- Material provided -

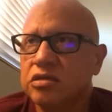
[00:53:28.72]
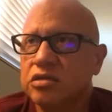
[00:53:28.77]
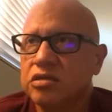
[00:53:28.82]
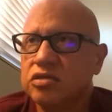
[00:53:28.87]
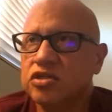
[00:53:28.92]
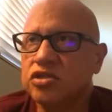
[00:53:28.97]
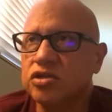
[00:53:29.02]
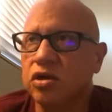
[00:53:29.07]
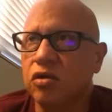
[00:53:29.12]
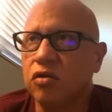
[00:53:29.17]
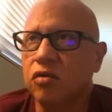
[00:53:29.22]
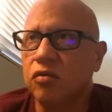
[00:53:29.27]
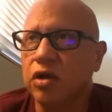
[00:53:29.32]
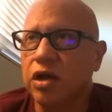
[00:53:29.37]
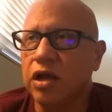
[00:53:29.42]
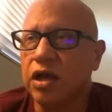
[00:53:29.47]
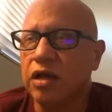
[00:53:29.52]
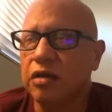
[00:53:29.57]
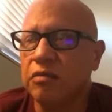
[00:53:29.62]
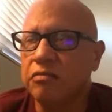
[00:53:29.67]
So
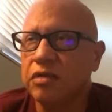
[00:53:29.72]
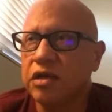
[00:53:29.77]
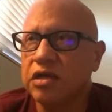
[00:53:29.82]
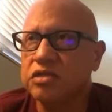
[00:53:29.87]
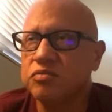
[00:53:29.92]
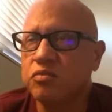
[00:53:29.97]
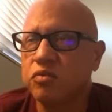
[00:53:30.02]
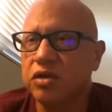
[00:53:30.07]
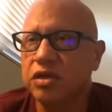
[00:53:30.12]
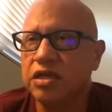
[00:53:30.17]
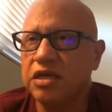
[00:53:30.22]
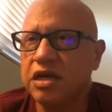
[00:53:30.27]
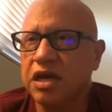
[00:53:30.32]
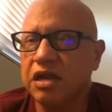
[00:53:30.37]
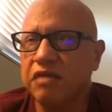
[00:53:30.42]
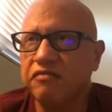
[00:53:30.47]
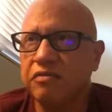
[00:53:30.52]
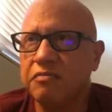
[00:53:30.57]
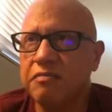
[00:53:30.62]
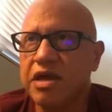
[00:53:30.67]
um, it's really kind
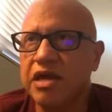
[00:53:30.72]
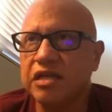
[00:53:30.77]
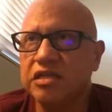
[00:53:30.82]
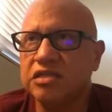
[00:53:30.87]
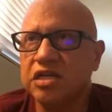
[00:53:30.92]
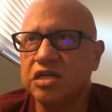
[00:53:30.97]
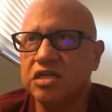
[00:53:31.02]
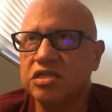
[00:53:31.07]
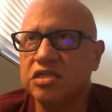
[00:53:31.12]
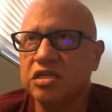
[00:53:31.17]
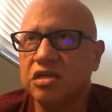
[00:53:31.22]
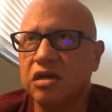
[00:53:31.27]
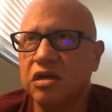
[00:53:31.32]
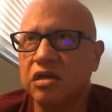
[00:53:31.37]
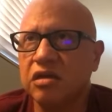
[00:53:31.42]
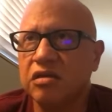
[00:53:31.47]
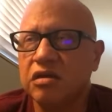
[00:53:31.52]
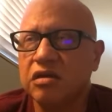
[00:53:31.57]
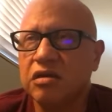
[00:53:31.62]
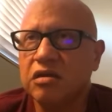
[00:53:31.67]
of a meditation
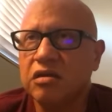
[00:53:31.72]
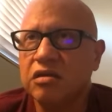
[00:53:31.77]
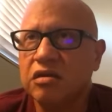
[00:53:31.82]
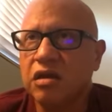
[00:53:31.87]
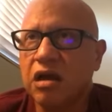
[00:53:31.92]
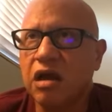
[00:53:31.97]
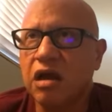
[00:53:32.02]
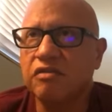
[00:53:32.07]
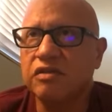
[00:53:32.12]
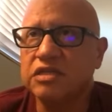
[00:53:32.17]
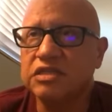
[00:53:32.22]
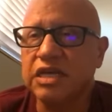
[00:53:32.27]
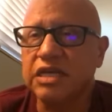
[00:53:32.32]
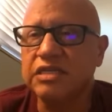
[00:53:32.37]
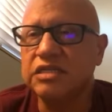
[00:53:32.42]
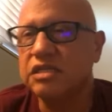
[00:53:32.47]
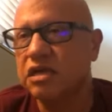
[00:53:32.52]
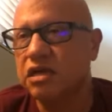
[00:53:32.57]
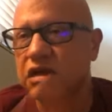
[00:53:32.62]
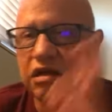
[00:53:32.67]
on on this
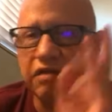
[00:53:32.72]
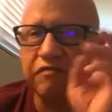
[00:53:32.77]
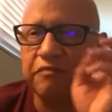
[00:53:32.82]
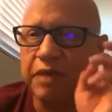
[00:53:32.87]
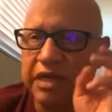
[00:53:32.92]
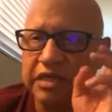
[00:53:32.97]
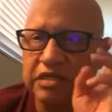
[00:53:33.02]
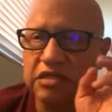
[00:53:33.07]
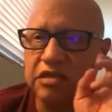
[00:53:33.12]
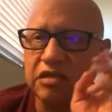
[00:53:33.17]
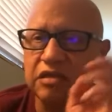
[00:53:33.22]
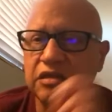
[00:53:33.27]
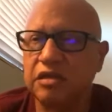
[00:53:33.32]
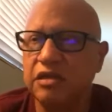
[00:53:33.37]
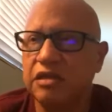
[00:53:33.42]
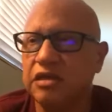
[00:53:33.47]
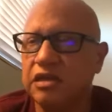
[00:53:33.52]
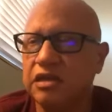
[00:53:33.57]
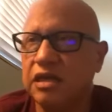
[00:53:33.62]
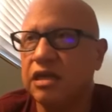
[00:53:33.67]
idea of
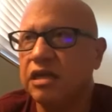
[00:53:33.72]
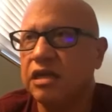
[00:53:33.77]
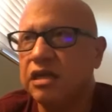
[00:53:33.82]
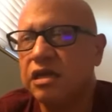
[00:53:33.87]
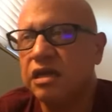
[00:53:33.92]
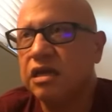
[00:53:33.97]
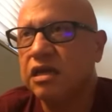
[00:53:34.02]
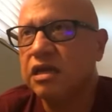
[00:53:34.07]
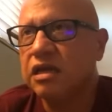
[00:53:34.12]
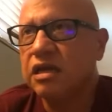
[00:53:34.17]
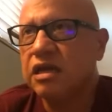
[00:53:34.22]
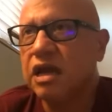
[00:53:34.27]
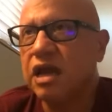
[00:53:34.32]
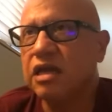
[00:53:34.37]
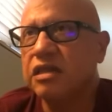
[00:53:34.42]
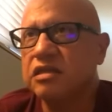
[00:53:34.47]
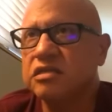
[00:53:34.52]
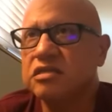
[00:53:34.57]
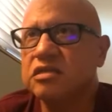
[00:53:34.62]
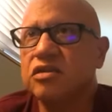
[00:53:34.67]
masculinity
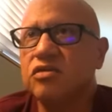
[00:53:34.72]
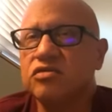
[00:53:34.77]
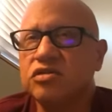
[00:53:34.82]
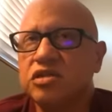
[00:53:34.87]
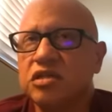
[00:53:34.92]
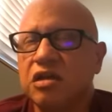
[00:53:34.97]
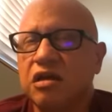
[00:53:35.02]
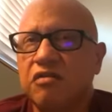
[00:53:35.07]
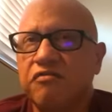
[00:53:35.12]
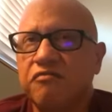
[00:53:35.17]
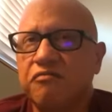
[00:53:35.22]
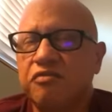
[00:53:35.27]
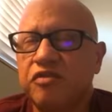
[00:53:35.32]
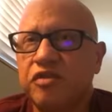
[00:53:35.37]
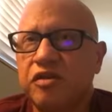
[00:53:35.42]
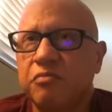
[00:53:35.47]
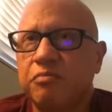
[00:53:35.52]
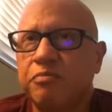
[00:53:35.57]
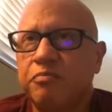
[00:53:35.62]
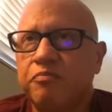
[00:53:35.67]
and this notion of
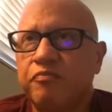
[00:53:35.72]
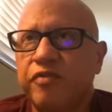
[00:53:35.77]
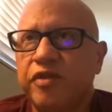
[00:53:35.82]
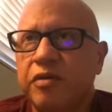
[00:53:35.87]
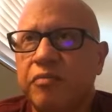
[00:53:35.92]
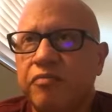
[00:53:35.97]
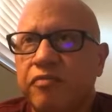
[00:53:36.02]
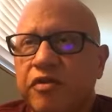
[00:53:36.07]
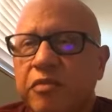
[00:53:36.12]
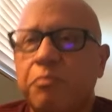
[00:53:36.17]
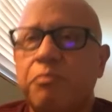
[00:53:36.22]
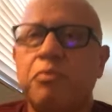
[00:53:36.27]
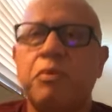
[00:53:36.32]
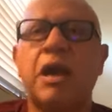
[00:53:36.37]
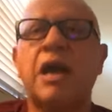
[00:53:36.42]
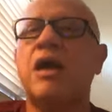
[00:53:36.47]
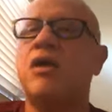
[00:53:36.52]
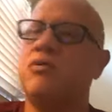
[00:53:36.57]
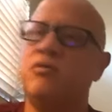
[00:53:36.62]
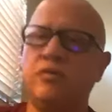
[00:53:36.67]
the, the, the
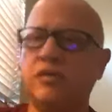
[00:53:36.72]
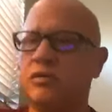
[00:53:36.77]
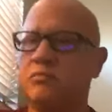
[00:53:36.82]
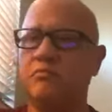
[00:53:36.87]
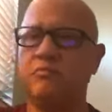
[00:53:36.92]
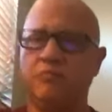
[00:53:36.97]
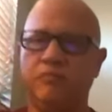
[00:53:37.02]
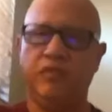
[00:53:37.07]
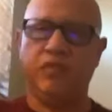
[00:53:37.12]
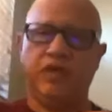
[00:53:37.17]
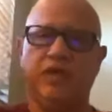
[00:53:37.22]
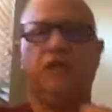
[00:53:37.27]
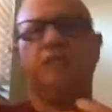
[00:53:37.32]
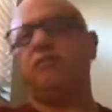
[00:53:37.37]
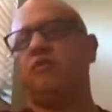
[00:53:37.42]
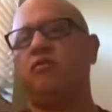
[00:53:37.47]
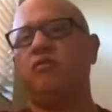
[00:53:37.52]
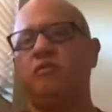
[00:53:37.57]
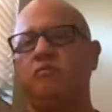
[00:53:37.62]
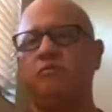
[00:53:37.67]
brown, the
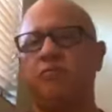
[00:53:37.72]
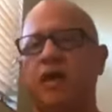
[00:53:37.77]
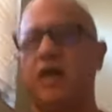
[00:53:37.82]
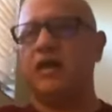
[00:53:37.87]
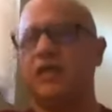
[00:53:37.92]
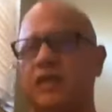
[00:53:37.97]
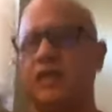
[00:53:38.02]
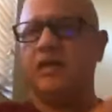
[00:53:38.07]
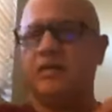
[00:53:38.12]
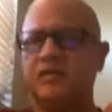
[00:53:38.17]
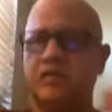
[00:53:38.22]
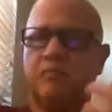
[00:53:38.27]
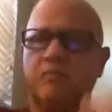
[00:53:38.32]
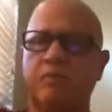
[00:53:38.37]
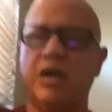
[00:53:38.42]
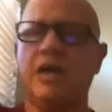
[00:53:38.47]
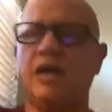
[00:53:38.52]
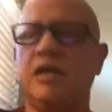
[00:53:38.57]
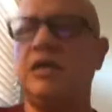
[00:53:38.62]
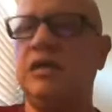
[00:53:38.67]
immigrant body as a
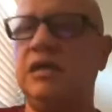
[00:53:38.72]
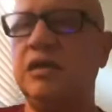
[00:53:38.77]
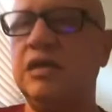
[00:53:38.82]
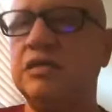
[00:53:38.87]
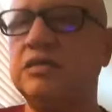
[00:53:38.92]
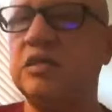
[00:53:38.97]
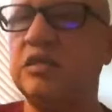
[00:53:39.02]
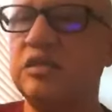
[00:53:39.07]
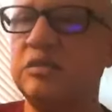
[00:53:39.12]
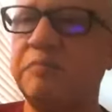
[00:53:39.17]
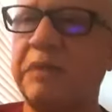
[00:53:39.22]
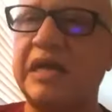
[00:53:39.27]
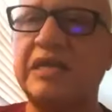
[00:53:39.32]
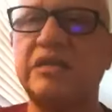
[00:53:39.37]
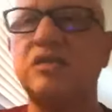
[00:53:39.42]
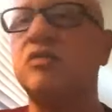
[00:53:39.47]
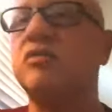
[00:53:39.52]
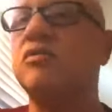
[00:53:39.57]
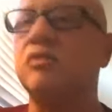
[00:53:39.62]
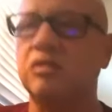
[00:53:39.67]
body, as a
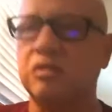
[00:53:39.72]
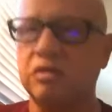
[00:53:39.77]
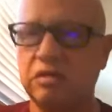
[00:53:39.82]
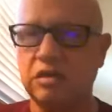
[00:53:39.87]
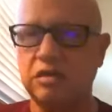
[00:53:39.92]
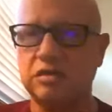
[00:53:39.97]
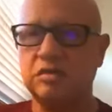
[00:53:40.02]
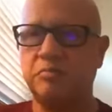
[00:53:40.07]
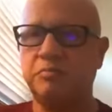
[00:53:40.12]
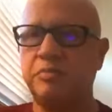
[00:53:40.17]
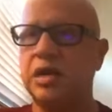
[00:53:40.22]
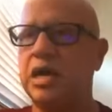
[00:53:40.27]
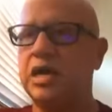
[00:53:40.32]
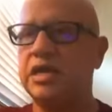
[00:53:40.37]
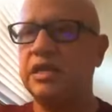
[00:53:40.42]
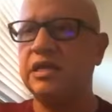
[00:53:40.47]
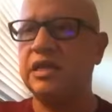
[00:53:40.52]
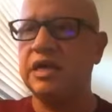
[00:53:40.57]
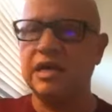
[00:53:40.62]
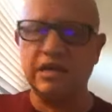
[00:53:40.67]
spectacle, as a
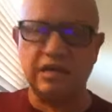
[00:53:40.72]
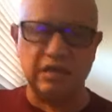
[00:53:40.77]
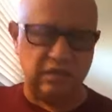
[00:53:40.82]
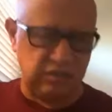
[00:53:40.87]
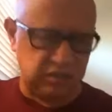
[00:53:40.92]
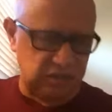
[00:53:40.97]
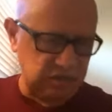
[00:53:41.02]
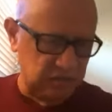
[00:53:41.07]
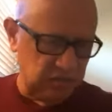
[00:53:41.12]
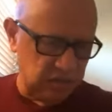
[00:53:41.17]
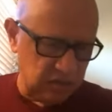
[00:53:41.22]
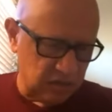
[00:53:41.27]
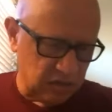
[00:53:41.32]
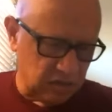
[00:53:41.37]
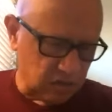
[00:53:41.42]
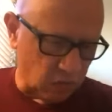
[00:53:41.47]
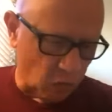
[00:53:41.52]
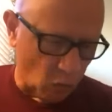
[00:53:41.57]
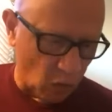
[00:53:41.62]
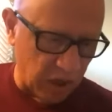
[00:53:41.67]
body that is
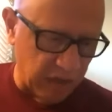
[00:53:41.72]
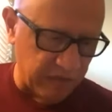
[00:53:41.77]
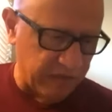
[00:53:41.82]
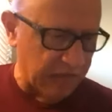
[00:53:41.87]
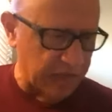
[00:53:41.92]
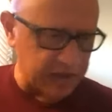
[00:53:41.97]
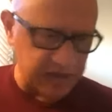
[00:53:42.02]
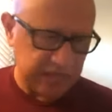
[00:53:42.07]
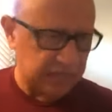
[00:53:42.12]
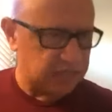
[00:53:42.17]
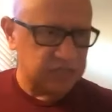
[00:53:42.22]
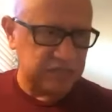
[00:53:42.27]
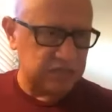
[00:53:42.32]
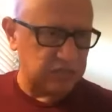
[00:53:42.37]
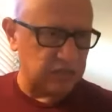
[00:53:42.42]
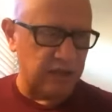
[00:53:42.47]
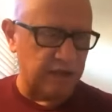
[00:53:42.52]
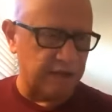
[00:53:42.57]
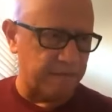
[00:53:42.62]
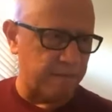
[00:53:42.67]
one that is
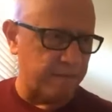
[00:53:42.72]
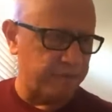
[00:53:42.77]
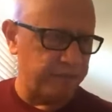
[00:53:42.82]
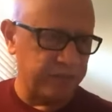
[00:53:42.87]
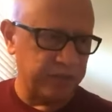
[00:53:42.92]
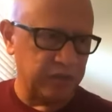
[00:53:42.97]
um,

--

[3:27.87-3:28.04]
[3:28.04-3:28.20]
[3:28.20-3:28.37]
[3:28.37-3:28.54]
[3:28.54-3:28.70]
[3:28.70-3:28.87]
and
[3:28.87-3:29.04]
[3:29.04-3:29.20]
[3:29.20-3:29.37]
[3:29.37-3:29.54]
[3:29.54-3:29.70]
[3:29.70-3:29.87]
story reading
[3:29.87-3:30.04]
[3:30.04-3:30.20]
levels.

- Task to complete -
Leave the pictures out. Output, exactly, the lines of the material above starting at the line containing "[00:53:33.07]" and ending at the line containing "[00:53:34.57]".

- Exercise answer -
[00:53:33.07]
[00:53:33.12]
[00:53:33.17]
[00:53:33.22]
[00:53:33.27]
[00:53:33.32]
[00:53:33.37]
[00:53:33.42]
[00:53:33.47]
[00:53:33.52]
[00:53:33.57]
[00:53:33.62]
[00:53:33.67]
idea of
[00:53:33.72]
[00:53:33.77]
[00:53:33.82]
[00:53:33.87]
[00:53:33.92]
[00:53:33.97]
[00:53:34.02]
[00:53:34.07]
[00:53:34.12]
[00:53:34.17]
[00:53:34.22]
[00:53:34.27]
[00:53:34.32]
[00:53:34.37]
[00:53:34.42]
[00:53:34.47]
[00:53:34.52]
[00:53:34.57]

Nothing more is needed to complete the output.